オリンピックと訪日外国人

《起雲閣で見た資料から》
 1964年、東京オリンピック。
 予想滞在客数は一日約3万人とされ、同地域のホテル旅館のキャパシティは約1万3千人と試算された。「東京オリンピック宿泊対策協議会」が作られ、東京都、静岡県の熱海・伊東、神奈川県の横浜・湘南・箱根地区、その他東京都近県が対象地区になった。
 熱海は国際観光旅館連盟伊豆箱根支部の一員として外国人観光客の受け入れの準備をした。結果は「予想を遥かに下回る期待外れの少ない宿泊者」だった。閉会後に届いたお礼状にも「大量の外客の予想が多いに狂い、頼みの法人客にも見放される」結果になった。

そういえば、
 2002年ワールドカップで僕はボランティアをしましたが、横浜市にはメディアセンターができ、決勝戦が行われるということで、横浜市は大きな期待をしていたのが読み取れましたが、とっくに世の中はインターネット時代。
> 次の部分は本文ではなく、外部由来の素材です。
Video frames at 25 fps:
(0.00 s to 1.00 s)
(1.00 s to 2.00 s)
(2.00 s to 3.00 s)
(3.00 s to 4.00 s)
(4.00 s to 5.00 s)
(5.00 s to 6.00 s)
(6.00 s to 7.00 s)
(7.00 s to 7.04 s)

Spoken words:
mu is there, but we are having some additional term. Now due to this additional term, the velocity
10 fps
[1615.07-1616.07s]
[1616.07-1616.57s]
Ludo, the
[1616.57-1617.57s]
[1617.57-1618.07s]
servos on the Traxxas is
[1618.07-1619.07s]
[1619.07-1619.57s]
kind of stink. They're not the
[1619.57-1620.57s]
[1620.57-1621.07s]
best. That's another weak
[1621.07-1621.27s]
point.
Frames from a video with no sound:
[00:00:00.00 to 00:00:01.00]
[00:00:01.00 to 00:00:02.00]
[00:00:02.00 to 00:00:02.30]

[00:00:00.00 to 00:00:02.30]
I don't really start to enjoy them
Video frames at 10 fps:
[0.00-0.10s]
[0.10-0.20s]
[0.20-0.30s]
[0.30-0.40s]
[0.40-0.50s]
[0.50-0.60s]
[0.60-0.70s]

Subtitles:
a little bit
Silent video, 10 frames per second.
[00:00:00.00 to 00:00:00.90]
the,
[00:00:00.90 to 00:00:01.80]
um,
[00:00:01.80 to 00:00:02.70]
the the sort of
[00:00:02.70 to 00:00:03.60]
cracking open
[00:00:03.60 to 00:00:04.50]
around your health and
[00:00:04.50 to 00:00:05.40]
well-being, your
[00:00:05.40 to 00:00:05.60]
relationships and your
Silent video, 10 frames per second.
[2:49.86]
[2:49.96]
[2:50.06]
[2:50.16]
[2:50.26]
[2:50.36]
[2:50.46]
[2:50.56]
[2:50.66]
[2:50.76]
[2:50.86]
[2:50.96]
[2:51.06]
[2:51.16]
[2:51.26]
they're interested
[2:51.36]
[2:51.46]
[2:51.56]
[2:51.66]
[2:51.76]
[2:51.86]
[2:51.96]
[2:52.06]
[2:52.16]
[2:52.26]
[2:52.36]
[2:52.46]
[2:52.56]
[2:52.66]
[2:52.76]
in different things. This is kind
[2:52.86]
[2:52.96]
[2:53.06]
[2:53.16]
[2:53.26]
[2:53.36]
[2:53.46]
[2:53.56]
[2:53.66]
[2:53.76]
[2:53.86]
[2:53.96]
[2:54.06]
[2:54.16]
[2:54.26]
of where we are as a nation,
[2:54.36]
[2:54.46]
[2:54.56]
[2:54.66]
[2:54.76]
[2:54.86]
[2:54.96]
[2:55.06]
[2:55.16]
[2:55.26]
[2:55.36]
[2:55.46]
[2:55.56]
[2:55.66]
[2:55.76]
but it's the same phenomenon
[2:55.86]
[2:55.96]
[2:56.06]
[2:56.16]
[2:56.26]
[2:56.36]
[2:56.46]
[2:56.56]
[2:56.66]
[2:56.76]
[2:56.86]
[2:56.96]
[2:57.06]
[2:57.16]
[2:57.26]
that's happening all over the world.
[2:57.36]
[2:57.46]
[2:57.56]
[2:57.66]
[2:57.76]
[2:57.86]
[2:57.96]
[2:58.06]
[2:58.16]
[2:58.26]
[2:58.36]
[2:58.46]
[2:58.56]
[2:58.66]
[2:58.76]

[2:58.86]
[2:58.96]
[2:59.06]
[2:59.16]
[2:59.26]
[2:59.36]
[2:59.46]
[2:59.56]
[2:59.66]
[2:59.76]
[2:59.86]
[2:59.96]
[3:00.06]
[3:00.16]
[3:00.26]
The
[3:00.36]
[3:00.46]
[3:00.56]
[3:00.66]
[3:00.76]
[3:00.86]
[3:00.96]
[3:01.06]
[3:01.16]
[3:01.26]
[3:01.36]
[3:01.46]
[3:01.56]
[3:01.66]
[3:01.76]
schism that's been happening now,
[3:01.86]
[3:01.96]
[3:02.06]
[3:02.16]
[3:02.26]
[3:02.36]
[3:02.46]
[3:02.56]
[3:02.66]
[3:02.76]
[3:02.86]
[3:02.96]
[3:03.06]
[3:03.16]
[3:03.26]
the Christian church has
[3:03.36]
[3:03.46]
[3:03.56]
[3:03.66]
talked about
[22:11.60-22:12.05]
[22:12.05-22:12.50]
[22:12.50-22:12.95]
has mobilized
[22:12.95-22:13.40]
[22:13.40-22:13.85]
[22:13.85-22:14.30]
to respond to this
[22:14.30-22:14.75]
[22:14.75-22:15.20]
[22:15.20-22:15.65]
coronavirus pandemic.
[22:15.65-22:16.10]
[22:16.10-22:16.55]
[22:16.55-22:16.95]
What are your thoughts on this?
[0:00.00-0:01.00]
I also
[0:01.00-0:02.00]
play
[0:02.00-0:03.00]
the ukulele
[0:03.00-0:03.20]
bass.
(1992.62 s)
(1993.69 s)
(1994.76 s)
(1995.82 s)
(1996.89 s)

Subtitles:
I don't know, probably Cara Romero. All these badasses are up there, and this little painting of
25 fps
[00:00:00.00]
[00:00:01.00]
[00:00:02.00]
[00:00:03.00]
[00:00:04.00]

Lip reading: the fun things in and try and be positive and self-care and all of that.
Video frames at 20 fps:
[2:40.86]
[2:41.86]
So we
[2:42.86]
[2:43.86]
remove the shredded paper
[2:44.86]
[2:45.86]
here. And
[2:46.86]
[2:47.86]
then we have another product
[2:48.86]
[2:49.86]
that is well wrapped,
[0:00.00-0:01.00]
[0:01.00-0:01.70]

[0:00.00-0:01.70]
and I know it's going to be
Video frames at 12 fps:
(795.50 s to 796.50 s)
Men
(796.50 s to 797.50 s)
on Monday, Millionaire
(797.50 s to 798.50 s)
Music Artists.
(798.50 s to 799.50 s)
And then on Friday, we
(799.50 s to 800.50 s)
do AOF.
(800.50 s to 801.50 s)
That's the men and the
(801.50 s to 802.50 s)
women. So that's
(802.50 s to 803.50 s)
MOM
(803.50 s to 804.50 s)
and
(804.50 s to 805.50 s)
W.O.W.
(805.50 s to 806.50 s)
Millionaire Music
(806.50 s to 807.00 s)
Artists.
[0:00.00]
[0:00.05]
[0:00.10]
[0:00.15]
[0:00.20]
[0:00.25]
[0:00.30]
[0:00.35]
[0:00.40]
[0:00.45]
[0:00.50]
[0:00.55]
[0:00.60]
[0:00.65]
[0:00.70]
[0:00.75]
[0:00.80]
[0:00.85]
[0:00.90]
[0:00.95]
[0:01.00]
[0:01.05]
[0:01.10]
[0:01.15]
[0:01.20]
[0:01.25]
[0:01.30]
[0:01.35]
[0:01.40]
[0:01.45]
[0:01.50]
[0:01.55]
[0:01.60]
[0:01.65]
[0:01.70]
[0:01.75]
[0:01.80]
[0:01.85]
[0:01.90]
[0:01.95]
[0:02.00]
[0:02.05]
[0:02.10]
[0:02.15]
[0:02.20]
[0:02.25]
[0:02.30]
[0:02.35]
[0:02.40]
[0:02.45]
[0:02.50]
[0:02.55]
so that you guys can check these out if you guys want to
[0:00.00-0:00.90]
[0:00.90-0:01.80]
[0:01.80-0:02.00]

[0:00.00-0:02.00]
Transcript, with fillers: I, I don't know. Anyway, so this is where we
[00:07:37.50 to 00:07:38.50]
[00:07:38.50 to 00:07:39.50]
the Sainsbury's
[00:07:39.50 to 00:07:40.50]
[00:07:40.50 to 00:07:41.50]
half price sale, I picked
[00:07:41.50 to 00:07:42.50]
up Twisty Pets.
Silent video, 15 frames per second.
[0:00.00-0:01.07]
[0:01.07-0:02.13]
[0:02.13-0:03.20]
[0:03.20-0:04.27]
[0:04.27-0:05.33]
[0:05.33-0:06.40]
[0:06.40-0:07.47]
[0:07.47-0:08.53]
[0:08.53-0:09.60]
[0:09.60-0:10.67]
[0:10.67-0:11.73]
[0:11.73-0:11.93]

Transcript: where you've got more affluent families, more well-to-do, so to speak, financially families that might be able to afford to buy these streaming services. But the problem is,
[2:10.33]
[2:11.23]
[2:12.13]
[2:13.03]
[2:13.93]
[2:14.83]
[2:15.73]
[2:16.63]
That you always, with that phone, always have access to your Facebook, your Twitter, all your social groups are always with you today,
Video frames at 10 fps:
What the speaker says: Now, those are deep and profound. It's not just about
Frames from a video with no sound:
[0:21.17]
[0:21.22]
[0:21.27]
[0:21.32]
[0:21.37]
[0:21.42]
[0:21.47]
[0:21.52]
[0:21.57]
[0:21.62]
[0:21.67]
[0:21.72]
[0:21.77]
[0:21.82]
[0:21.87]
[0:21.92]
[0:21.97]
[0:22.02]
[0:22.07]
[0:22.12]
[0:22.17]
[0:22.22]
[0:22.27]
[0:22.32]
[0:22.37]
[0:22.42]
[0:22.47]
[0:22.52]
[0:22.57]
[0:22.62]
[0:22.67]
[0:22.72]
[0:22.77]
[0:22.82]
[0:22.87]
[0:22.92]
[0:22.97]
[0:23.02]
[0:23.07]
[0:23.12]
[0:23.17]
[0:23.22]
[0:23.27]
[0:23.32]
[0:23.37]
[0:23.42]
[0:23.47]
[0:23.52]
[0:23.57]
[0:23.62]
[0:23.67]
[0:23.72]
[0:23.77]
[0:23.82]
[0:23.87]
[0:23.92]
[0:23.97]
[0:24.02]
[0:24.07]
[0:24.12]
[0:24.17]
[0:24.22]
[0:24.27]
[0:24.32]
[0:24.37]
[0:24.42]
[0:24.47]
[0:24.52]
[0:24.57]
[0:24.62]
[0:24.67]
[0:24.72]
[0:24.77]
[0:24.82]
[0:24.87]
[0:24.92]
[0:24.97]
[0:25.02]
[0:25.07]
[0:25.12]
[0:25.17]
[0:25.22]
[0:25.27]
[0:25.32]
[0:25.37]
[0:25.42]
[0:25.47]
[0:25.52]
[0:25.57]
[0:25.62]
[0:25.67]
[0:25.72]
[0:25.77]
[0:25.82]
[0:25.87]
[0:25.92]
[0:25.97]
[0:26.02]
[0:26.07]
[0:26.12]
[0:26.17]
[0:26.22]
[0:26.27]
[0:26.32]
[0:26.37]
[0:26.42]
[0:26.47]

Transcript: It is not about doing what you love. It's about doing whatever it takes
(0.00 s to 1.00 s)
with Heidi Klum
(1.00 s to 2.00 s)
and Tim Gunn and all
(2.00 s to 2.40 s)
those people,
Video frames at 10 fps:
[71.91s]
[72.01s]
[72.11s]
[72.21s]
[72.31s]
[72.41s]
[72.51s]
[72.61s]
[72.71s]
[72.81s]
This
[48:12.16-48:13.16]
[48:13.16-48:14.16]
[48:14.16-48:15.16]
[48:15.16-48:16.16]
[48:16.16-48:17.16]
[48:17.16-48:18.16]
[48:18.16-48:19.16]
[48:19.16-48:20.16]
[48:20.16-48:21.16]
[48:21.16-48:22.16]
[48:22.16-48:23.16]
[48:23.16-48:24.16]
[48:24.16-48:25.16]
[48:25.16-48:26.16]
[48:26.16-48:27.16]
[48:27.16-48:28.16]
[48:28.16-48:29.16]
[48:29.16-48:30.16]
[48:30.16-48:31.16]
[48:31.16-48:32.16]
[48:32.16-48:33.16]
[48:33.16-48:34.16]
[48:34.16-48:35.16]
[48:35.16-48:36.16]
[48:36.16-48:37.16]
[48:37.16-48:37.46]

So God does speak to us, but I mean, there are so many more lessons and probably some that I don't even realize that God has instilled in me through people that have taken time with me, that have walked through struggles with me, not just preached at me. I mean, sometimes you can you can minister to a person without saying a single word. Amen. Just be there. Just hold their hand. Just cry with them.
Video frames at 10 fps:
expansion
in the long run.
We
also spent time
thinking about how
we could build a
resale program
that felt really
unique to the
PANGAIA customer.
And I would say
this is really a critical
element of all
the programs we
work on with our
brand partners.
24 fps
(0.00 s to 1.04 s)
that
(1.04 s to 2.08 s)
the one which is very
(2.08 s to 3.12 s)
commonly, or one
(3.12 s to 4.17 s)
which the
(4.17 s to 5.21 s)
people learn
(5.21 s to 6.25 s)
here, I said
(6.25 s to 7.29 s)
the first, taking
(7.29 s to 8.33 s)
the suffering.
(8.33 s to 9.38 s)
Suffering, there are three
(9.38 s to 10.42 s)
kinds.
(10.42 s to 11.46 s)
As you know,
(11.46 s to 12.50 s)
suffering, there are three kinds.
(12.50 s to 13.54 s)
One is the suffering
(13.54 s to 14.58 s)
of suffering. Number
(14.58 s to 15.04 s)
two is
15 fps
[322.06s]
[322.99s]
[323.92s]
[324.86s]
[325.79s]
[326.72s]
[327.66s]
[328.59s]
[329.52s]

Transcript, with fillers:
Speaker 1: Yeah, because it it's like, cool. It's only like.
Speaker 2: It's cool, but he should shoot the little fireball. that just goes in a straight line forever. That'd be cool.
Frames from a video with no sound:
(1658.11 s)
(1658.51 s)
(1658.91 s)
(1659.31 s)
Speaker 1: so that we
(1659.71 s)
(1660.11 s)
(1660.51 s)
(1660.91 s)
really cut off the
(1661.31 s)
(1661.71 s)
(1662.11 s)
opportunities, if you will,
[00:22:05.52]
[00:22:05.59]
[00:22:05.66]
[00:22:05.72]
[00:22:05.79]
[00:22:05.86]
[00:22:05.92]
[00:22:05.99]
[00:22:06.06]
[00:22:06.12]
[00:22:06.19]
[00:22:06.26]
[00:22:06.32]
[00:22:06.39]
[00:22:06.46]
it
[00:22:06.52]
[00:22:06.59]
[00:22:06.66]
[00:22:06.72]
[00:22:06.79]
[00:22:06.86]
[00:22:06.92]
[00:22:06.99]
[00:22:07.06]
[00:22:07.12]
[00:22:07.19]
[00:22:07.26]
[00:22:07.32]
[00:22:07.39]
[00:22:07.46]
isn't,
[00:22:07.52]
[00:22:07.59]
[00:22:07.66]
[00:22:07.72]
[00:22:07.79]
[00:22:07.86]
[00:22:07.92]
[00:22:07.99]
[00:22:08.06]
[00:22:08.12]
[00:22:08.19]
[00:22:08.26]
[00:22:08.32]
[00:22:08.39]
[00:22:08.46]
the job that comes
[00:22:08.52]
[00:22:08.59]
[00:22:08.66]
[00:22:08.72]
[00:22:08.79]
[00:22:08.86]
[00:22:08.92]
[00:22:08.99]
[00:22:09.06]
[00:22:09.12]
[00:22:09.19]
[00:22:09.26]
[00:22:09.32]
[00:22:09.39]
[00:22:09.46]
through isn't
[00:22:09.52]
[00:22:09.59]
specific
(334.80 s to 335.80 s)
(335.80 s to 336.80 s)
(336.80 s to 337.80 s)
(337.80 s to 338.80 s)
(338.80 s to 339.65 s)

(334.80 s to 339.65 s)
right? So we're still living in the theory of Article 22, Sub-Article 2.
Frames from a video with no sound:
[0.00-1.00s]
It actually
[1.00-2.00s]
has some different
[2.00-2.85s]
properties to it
世界から集まる数千人のメディア関係者がパシフィコみなとみらいに出入りするようなことはまったくなく、巨大な国際展示場に作られたメディアセンターはガラガラで、運営スタッフの方が人数が何倍も居る状況。
 観客として日本各地の試合も見に行きましたが、静岡でも仙台でも、海外からの観客はサッカーにしか興味がなく、観光なんかしない。貧しい国から来た人はホテルに宿泊すらせずに、ビール飲みながら町で朝まで過ごしていた。僕も試合観たらさっさと横浜に帰ってきた。

さて、2020年のオリンピック。
 海外からの訪問者がたくさん来るとホテル建築ラッシュにまでなったけど、コロナで全部夢と消えた。
 でもね。コロナに関係なく、オリンピック観に来て、ついでに観光して帰る人なんて、最初からそんなにいないのは1964年に実証済み。スポーツ観戦は「その土地」を楽しむ観光コンテンツじゃないということがわかっていないような気がしている。